Check this out: Chris Ware was commissioned to do a cover for Fortune. Can you believe they rejected this?

Everyone knows Chris is an artist of some intensity, which for the most part has been directed toward meticulous cartoon dissection of childhood trauma.

Maybe they thought – based on the scenes of Jimmy’s Grandpa – that he really had an instinctual sense for the Depression Era, and that this was a relevant visual cue. I could buy that. Maybe they even imagined he would do something unblinking, and pointed. You know: EDGY. When your mind’s eye floats back over his slavish cross-sections of emotional hurts, can you say you felt any strident political viewpoints leap off the page? After being offered this platform, Ware ripped off his Jimmy Corrigan sad-face mask and revealed: STAB YOU! Turns out that intensity has also been quietly set on Simmer over the economic crisis.

What the art director at Fortune didn’t see in Ware’s work, that maybe he should have, is his comfort with brutal honesty. Painful things don’t incidentally happen in Ware stories: he meditates on them. Maybe the guy who draws an intricate schematic of your heart being ripped into 6,000 pieces isn’t going to pull any punches with the corporate looting of the American economy.

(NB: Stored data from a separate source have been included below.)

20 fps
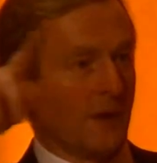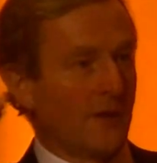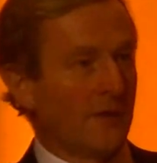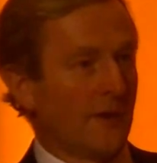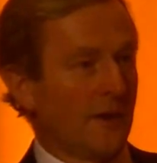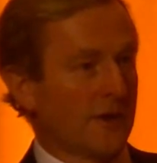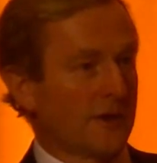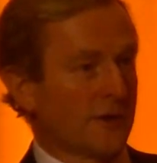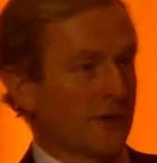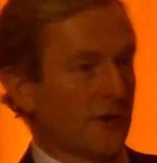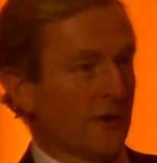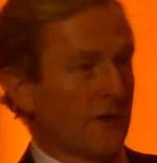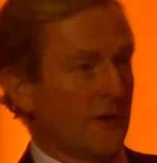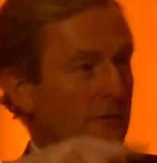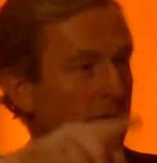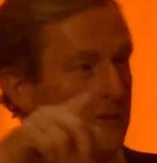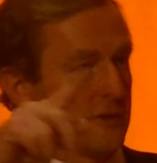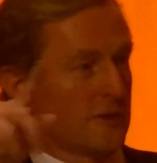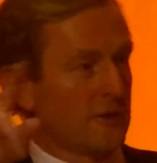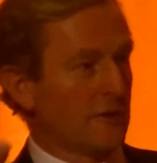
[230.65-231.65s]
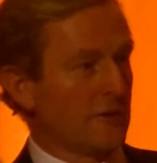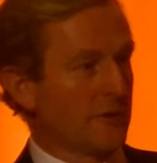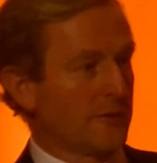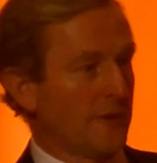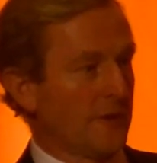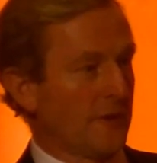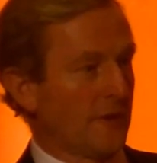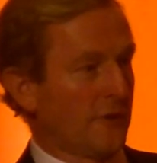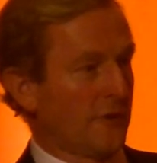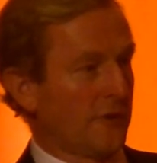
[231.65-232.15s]
and that circle was closed
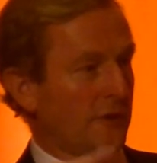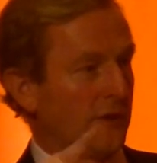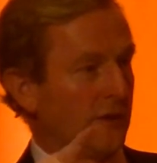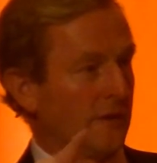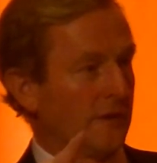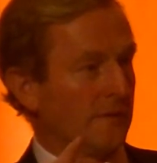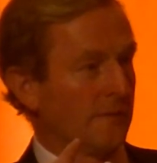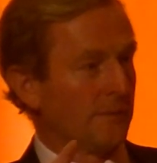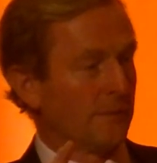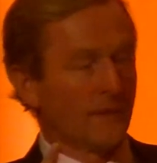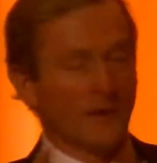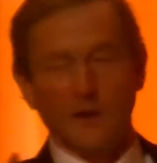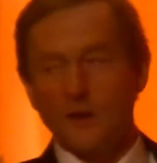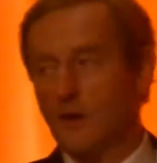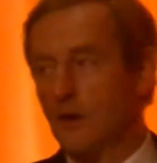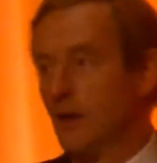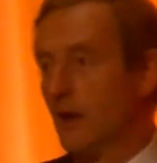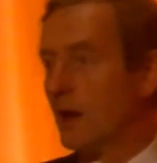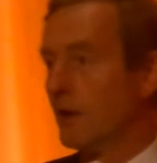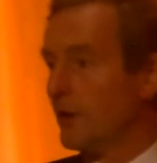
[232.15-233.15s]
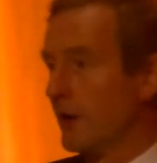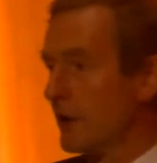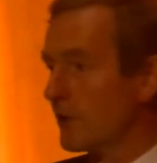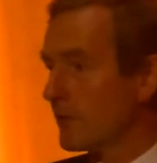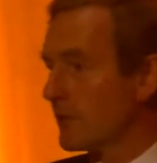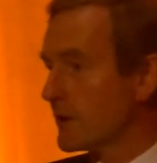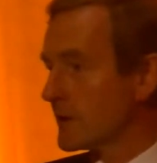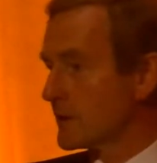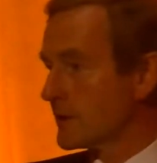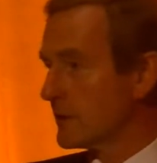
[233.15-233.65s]
by the Queen. And that
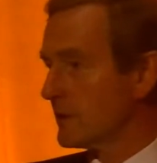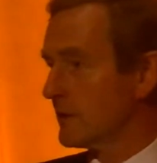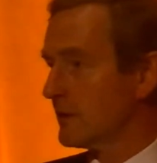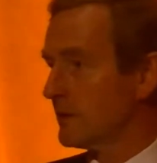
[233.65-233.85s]
was...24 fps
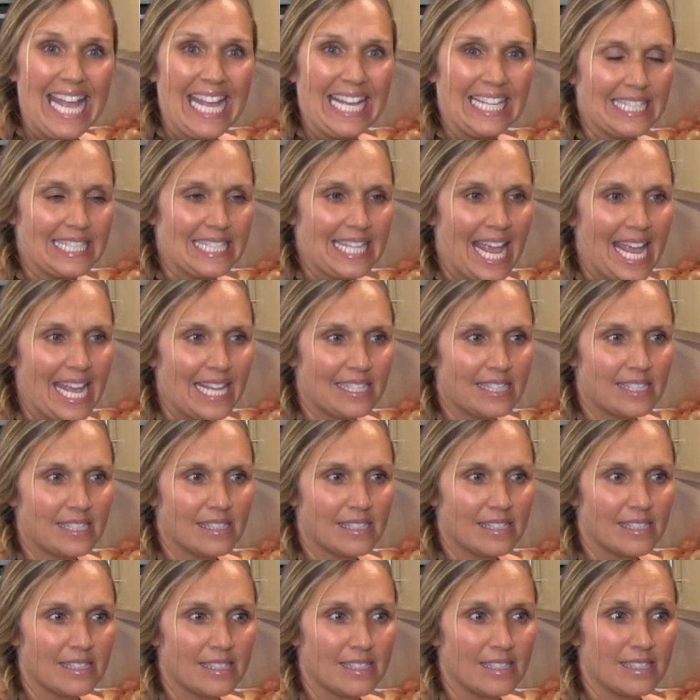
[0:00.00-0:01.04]
It
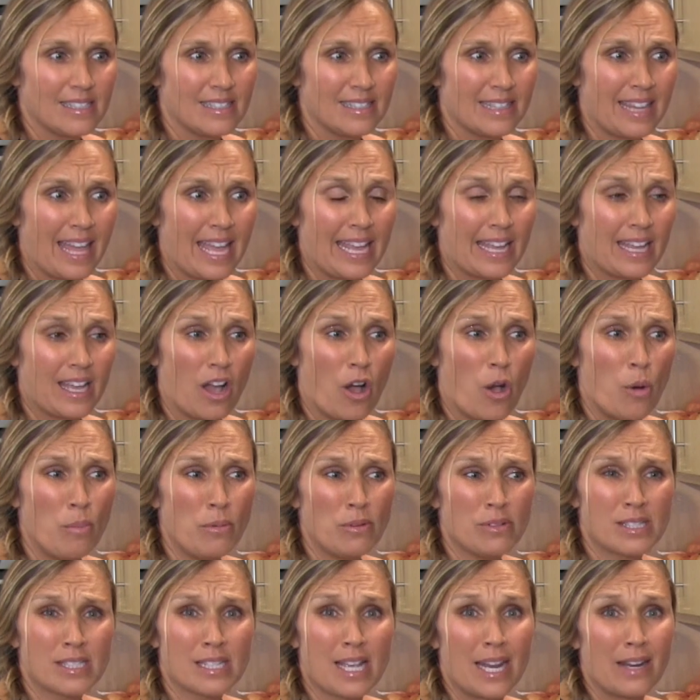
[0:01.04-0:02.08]
tastes like
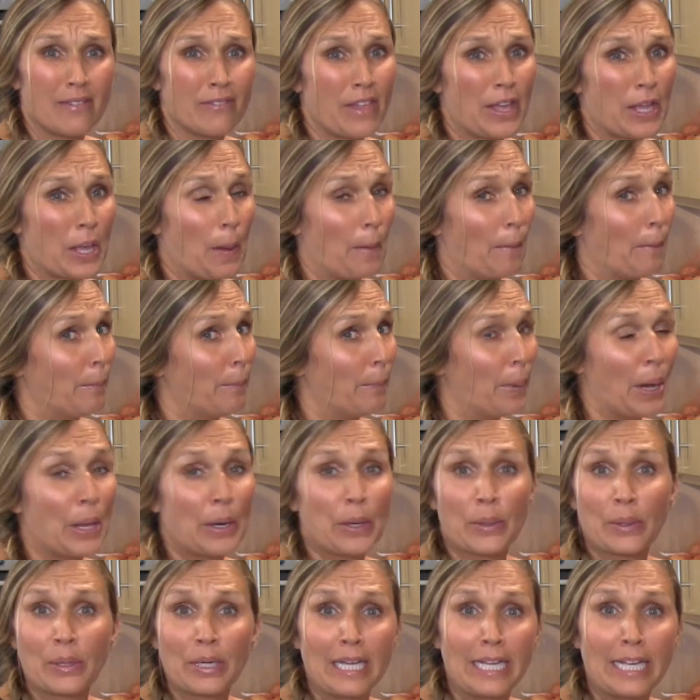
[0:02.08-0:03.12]
almost kind of like a
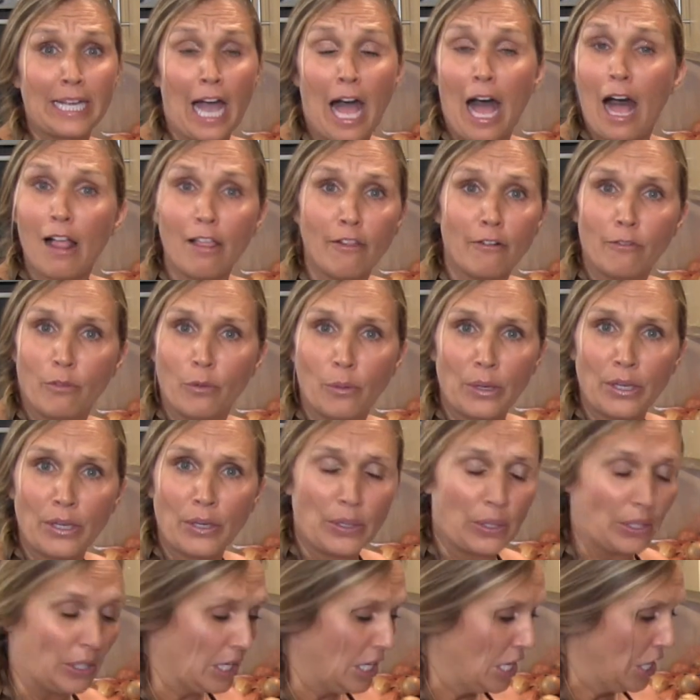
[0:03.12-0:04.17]
buttery olive
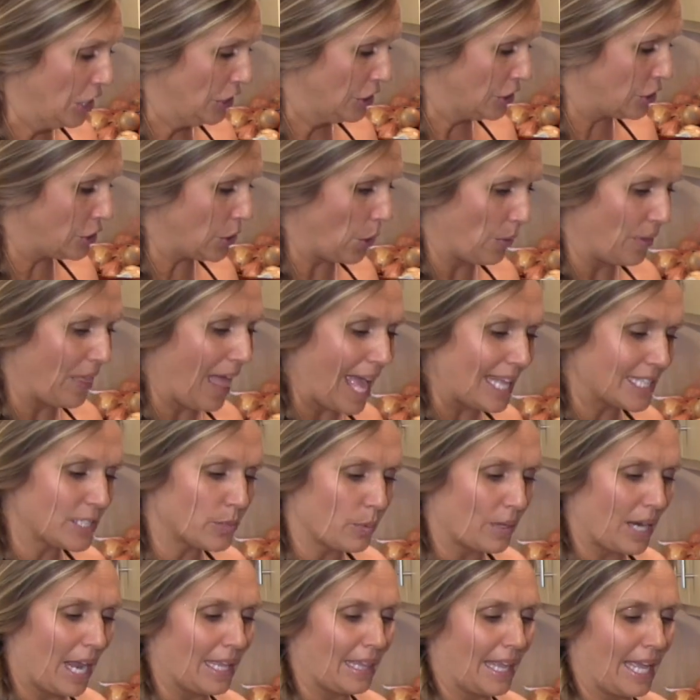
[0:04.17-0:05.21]
oil. So
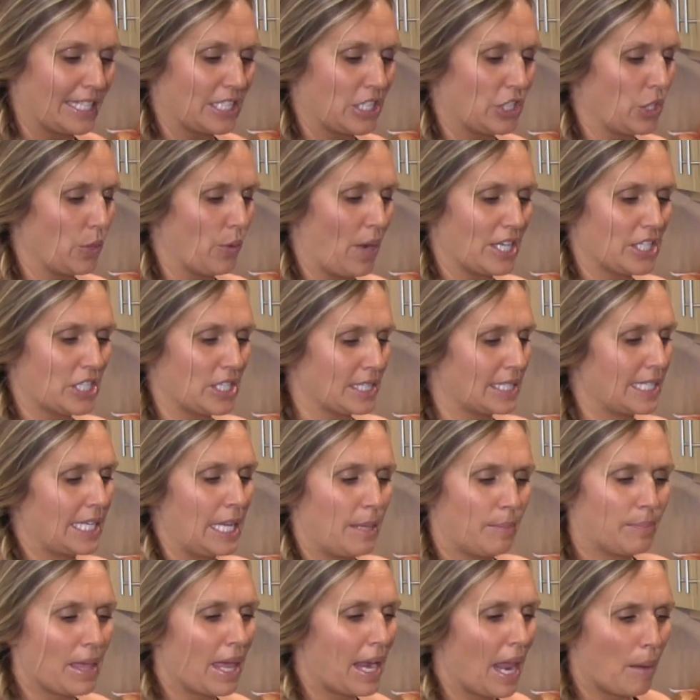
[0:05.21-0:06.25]
that's what I like to do. I just
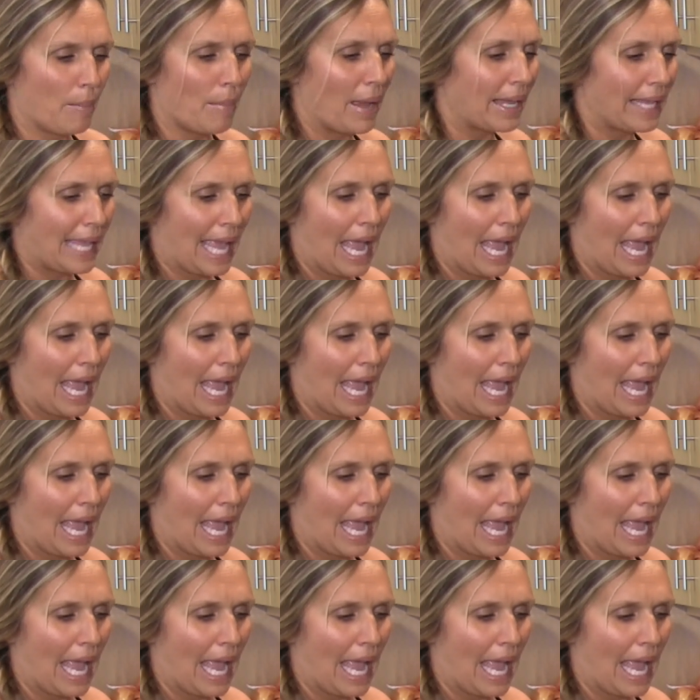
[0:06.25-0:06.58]
keep that on my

What I love about this: Ware is a smart guy. He knows what Fortune’s niche is. (What’s their name again?) Let’s just say that if Bill Greider ever walked in the lobby they would ask him if he needed directions. Ware KNEW they would never, ever run this piece. But I picture him in his studio, setting the record straight with every futile pen stroke. For the few thousand or so people this would leak to on the internet, anyway.

God Bless you, Mr. Ware.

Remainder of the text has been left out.